Mike Robinson, LC Communication Studies Professor~
Joining a superhero team offers tremendous advantages. Membership has its privileges, after all. Unless you’re a Wayne or a Stark, where else are you going to get access to a supersonic jet or high tech crime scanners?
What better way is there to learn about your powers and abilities than a session in the Danger Room at Charles Xavier’s Mansion? Despite the improved access to resources and training, superhero teams also cause a lot of problems that the aspiring superhero needs to deal with.

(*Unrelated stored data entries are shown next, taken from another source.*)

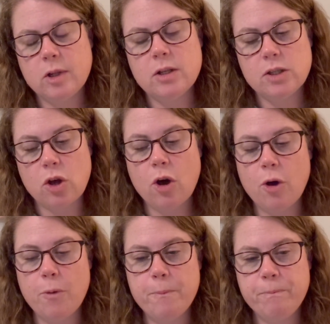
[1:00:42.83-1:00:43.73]

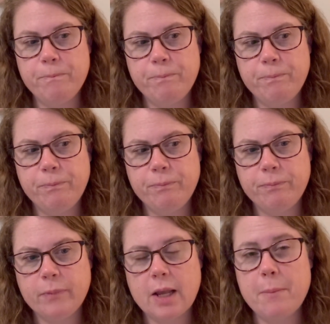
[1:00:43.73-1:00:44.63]
So,
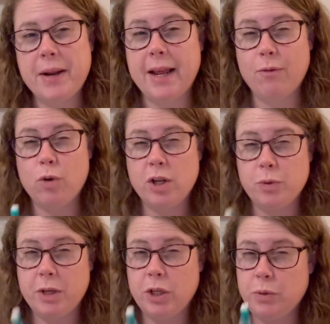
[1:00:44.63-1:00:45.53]
but I have one
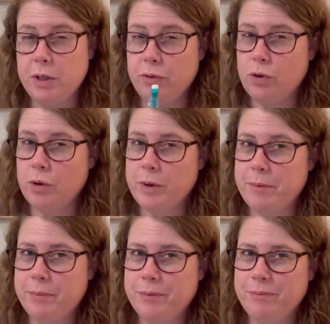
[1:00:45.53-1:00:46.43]
2024 WIP
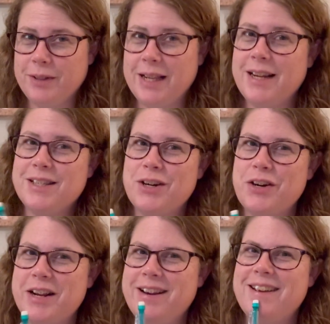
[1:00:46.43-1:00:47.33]
that I
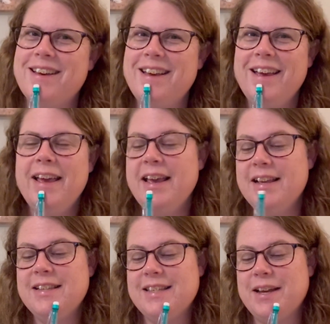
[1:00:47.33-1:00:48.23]
started.
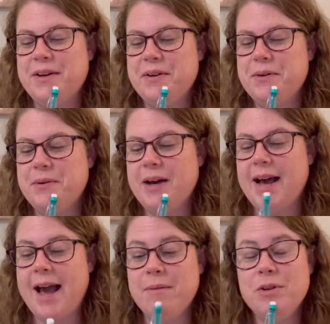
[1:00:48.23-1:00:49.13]
So
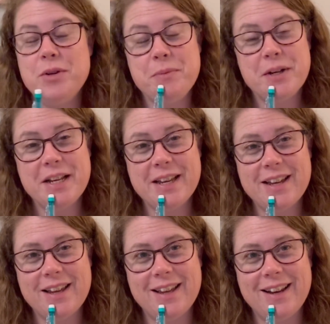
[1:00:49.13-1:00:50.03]
I'm doing pretty
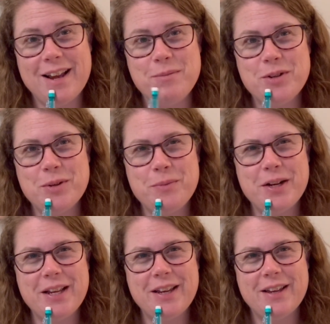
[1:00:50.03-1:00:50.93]
good. I'm doing
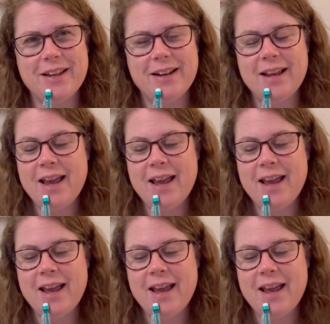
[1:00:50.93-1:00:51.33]
pretty good.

Calls at all hours of the day and night: Most superheroes already live two hectic lives, one normal and the other paranormal. If that doesn’t complicate your scheduling enough, then wait until you join a team. Some responsibilities are set up in advance. The Avengers have their weekly meetings. The Justice League will need you to sit down for a stretch on monitor duty every so often. This regularity is deceptive though. Supervillains strike when least expected. If the Masters of Evil attack or Starro the Conqueror starts controlling minds by the thousands, then you have to get up and go answer the call at any time day or night. Or you at least have to provide a reasonable excuse—“oh, sorry guys, I really want to fight alien starfish tonight, but I’ve got to cram for this exam.”
Drama, drama, drama: As noted above, the demands of balancing a normal life are tricky for most costumed crusaders. This is particularly true when it comes to dating. A good superhero should have at least one great romance going with some amazingly attractive person in their real life. A team exposes that hero to a group composed entirely of impossibly fit heart-throbs in skin tight outfits. Temptation abounds. And don’t for a minute think that these people aren’t attracted to each other, which further complicates it all. Most superhero teams are soap operas of burning passions and unrequited desires. Do you really want to get into the middle of that?
Their problems become your problems: Hey, you’re a successful superhero. You’ve got your own rogues’ gallery of foes to deal with. But when a Red Skull or a Baron Zemo wants to wipe out Captain America and all the red, white and blue things that patriot loves, that villain isn’t going to walk past you because you haven’t met before.
The inevitable jerk: Remember your annoying co-worker from your first retail job? Remember that person in the dorm that nobody could get along with? Most teams have at least one member just like that. Moondragon or Quicksilver suffers no fools and to them pretty much everyone else is foolish. They’re easy to spot but not so easily avoided. But there are other kinds of jerks too. Wolverine seems cool, but only if you’re masochistic enough to put up with the guy. Oh look, Wolverine is mad and threatening the team leader with his claws (again)! Oh wow, Wolverine is hitting on your love interest right in front of you (again)! Oh great, now Wolverine has taken all the beers in the fridge and is riding off on your motorcycle to brood somewhere (again)! He’s the best there is at what he does and what he does is not give a crap about anybody else, because he’s such a self-interest maverick and is so conflicted. Whatever! He’s such a jerk!